The severity of injuries has also increased, with those requiring staff to have time off work almost tripling since 2021-2022.
Forensicare is well short of meeting its benchmarks because of staff shortages. According to its most recent annual report, only 12 per cent of male security patients were admitted to Thomas Embling within seven days – well below the 80 per cent target. Fewer than a third of male security patients were discharged from Thomas Embling to a correctional facility within 21 days, also well below the 80 per cent benchmark.
There is an average wait time of 371 days for patients on a custodial supervision order to gain a bed at Thomas Embling. These patients, who have been ordered by courts to be supervised in Thomas Embling after being deemed either permanently unfit to plead or not guilty because of mental impairment, are kept in prison until a bed opens up at the hospital.

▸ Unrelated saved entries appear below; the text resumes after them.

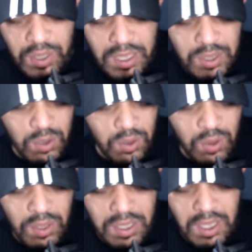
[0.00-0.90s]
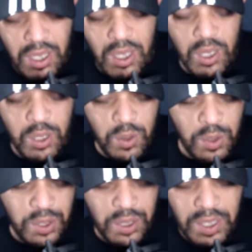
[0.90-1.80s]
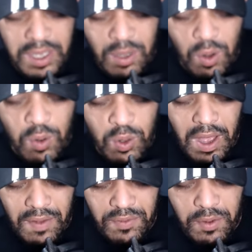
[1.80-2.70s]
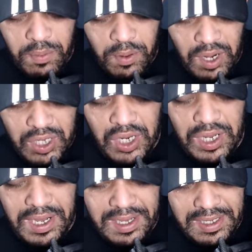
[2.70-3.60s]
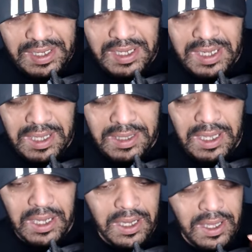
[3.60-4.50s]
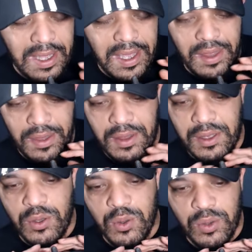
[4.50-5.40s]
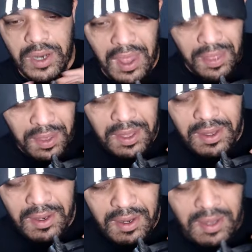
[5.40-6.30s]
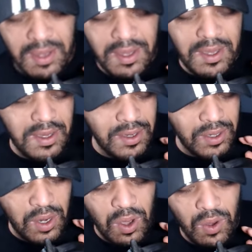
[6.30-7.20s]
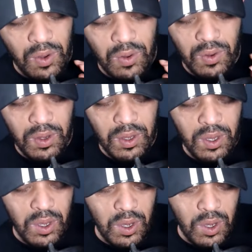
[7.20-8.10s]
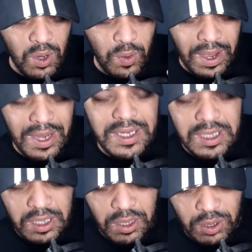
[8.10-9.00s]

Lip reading: this, you think who have depression and anxiety attack, they do nothing? No, we are see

While jobs have been cut, the government is expanding the site to add 82 beds to fulfil a key recommendation of the Royal Commission into Victoria’s Mental Health System.
Health and Community Services Union secretary Paul Healey said cutting critical roles jeopardised the quality and continuity of care for some of Victoria’s most vulnerable patients.
“Slashing specialist roles while pushing staff into high-risk environments like Thomas Embling Hospital is reckless and dangerous. Safe care is impossible without a safe workforce, and right now, safety is being sacrificed for savings,” Healey said.
Australian Medical Association Victoria president Dr Simon Judkins said Thomas Embling staff were already overstretched and that would-be patients were inappropriately languishing in prisons.
Judkins said it was a vital facility, and by cutting its resources, “you’re just going to have prisons filled up with people who don’t need to be there, but they haven’t got anywhere else to go”.
The royal commission said people in the criminal justice system often did not get the support they needed, and prisons had become the mental health provider of last resort.
Health services across Victoria are having to find efficiencies.
A government spokeswoman said the Department of Health worked with providers to ensure changes were in line with policies and prioritised frontline services.
“Any proposed workforce changes at Forensicare must not compromise clinical care, staff safety or the delivery of essential forensic mental health services.”